The task:
An exact copy of all the data below is needed, without its pictures.

———

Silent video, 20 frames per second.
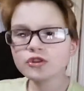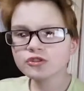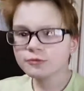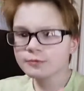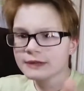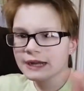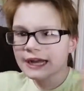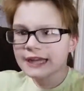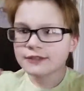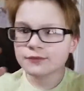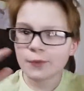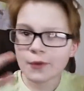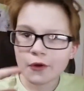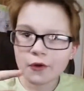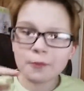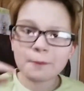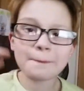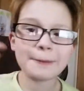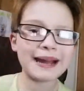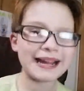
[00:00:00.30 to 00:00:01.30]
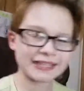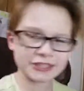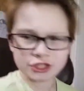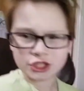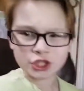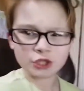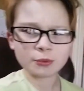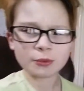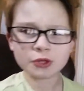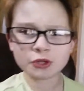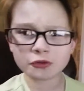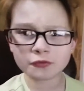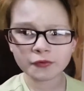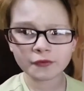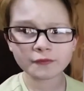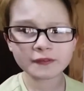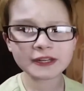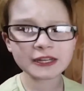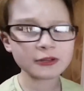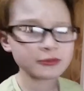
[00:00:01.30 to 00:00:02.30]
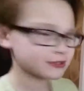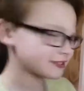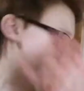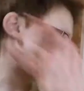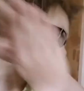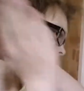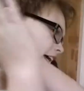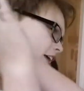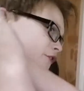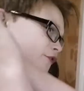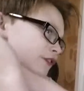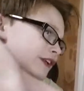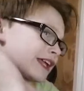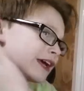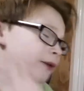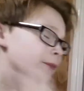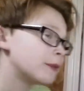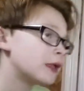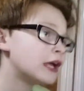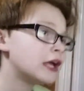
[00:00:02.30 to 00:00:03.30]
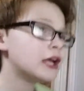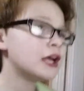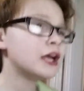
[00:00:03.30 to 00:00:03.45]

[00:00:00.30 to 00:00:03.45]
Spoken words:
What's up, guys? Welcome back to another video. Today's video,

———

Solved exercise:
Silent video, 20 frames per second.
[00:00:00.30 to 00:00:01.30]
[00:00:01.30 to 00:00:02.30]
[00:00:02.30 to 00:00:03.30]
[00:00:03.30 to 00:00:03.45]

[00:00:00.30 to 00:00:03.45]
Spoken words:
What's up, guys? Welcome back to another video. Today's video,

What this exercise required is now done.